Ingredients
1 tablespoon Olive oil
1 cup diced yellow onion
4 cloves garlic, minced
1 (2½-pound) butternut squash, peeled and cut into ¾-inch cubes (about 6 cups)
2 (10-ounce) cans mild diced tomatoes and green chiles
3 cups vegetable broth
1½ tablespoons Kosher salt
1 tablespoon chili powder
1½ teaspoons smoked paprika
1 teaspoon ground cumin
½ teaspoon garlic powder
½ teaspoon onion powder
2 (15-ounce) cans black beans, rinsed and drained
Sour cream , for serving
cornbread, for serving
chopped fresh cilantro, optional, for garnish
Directions
In a large Dutch oven, heat oil over medium heat. Add onion and garlic; cook, stirring occasionally, until softened, about 5 minutes. Stir in squash; cook for 2 minutes.

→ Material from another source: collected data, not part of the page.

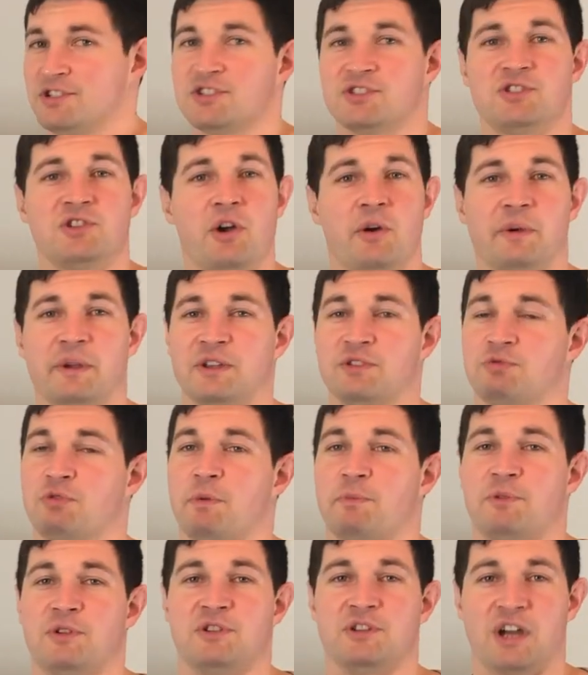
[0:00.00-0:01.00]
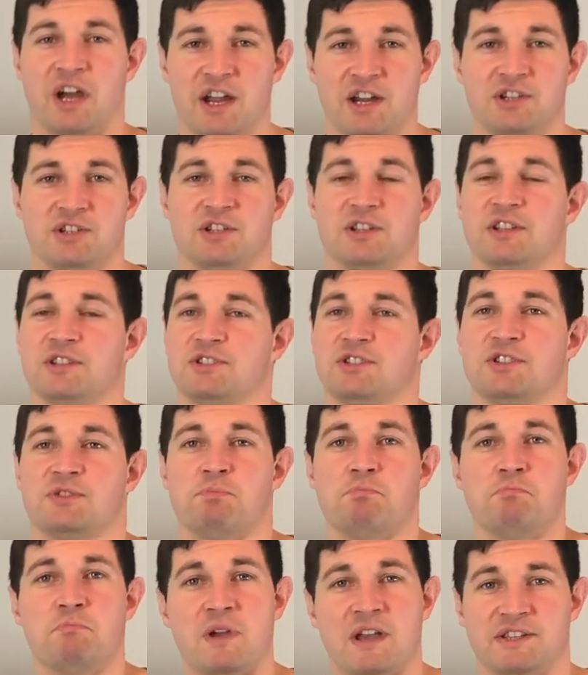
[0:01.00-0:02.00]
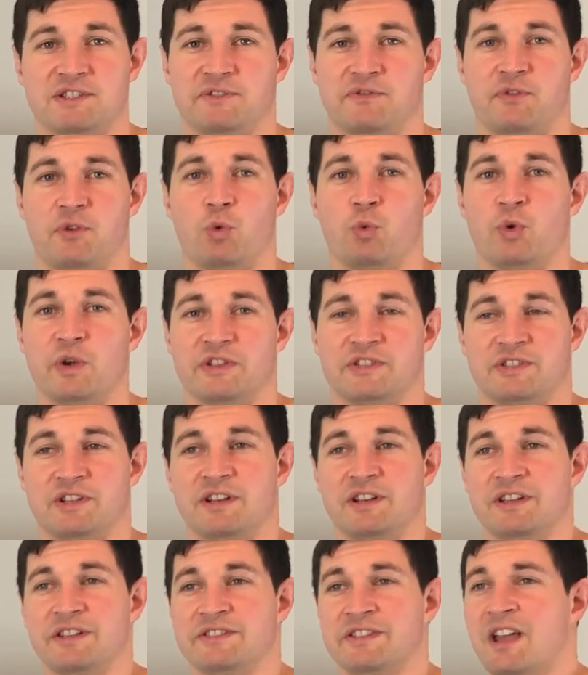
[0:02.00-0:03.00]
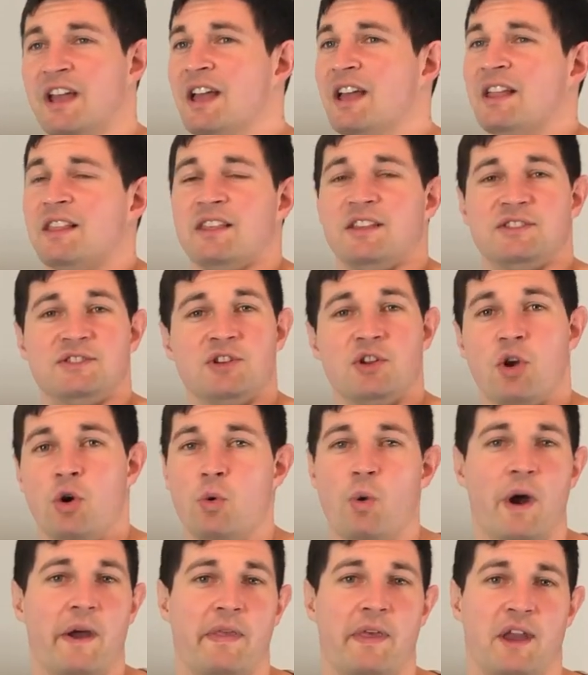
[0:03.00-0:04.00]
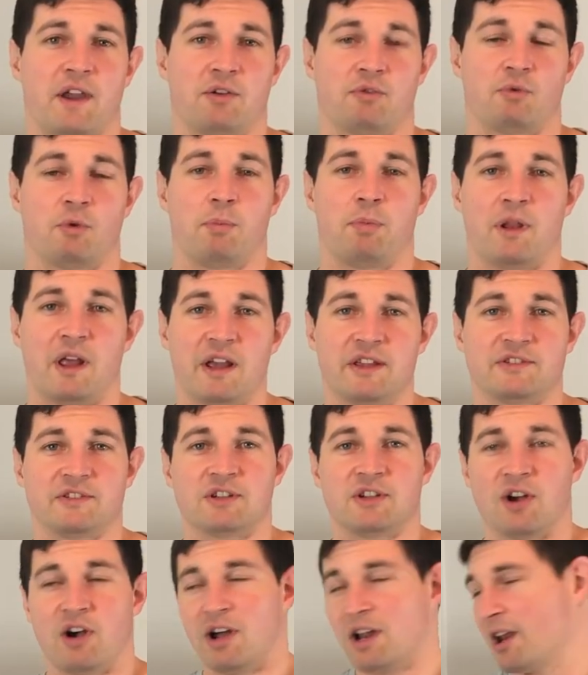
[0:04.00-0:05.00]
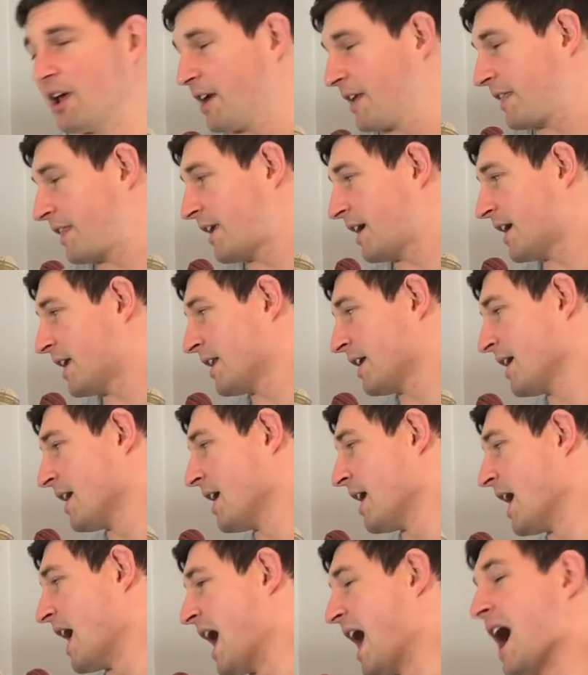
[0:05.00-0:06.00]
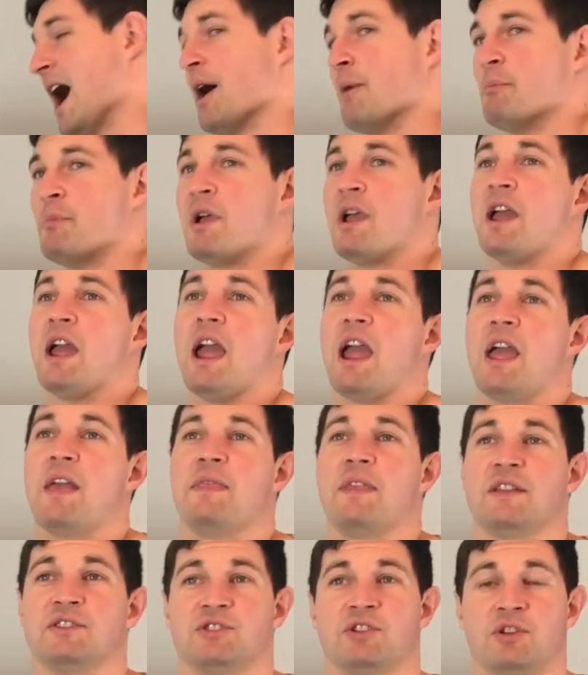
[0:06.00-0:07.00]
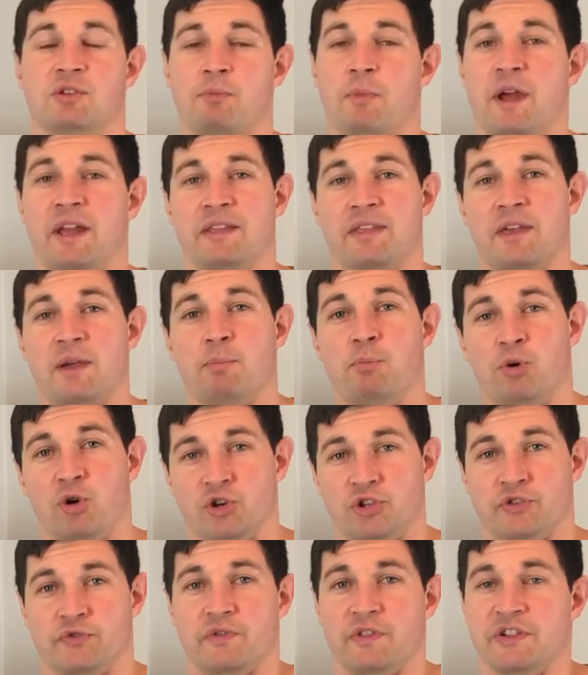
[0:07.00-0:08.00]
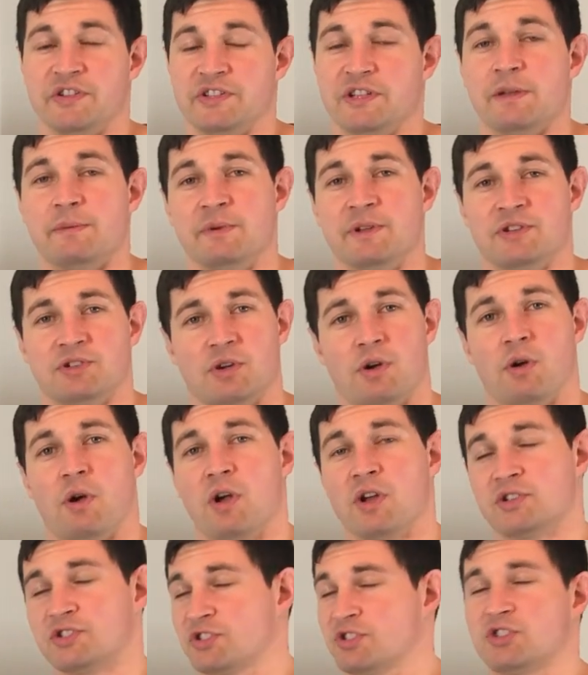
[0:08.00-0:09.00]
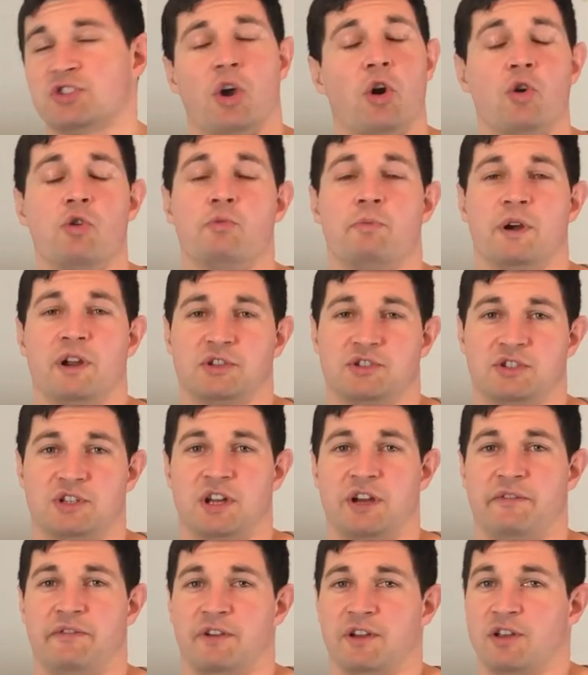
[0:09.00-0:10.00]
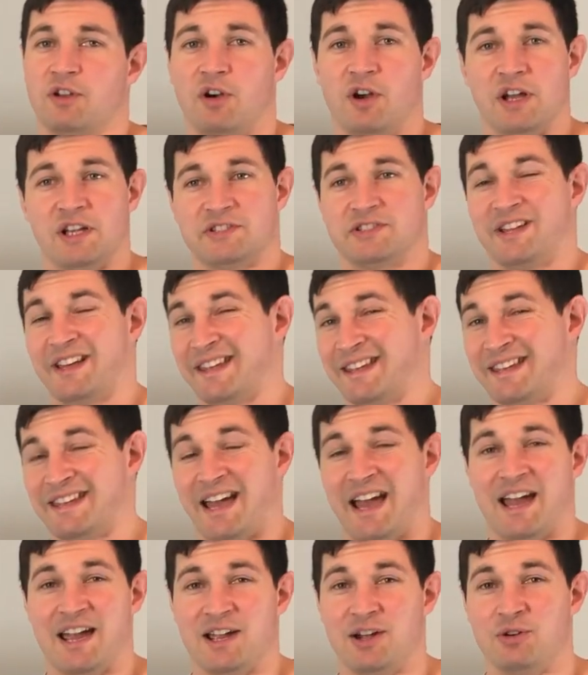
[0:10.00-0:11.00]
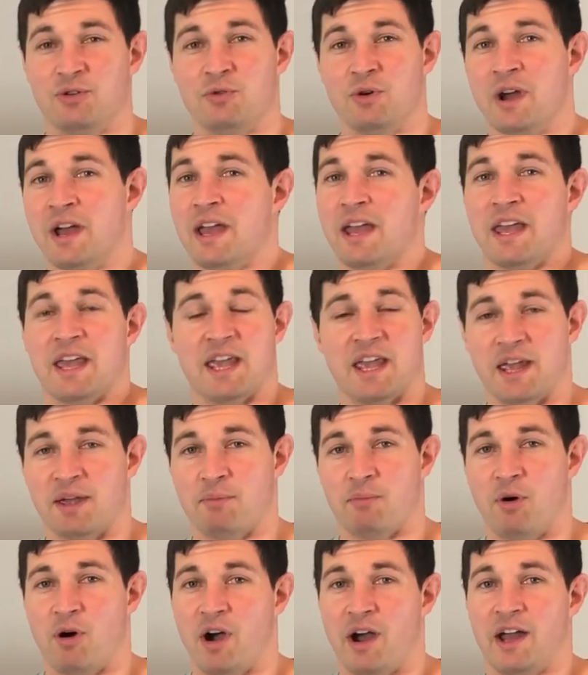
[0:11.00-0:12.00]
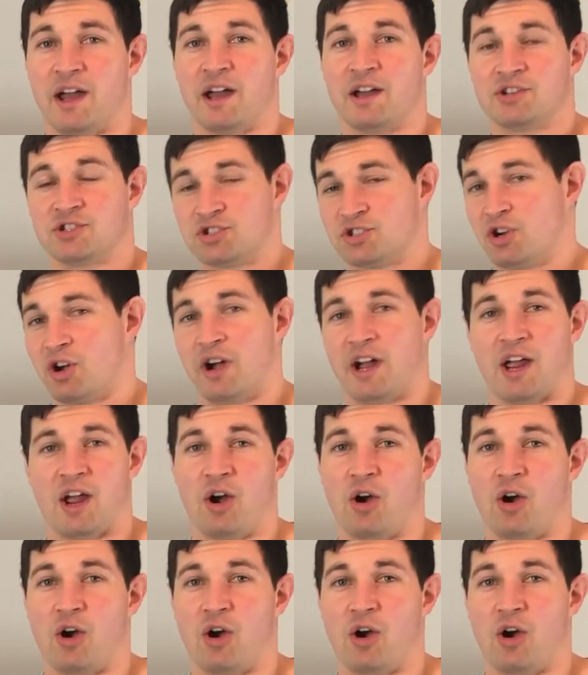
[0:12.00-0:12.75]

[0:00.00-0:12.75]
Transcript: just knowing his reputation, that's just massive for the West Indies. There's no way they can replace a guy like that. Um, and that's going to make their push for the semis so much tougher. Guys like Gayle, Hetmyer, Shai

Add tomatoes, broth, salt, chili powder, paprika, cumin, garlic powder, and onion powder, stirring until well combined. Bring to a boil. Reduce heat, cover, and simmer, stirring occasionally, until squash is tender, 20 to 30 minutes.
Uncover soup; stir in beans. Simmer until heated through and slightly thickened, 15 to 20 minutes.
Top servings with sour cream. Serve with cornbread. Garnish with cilantro, if desired.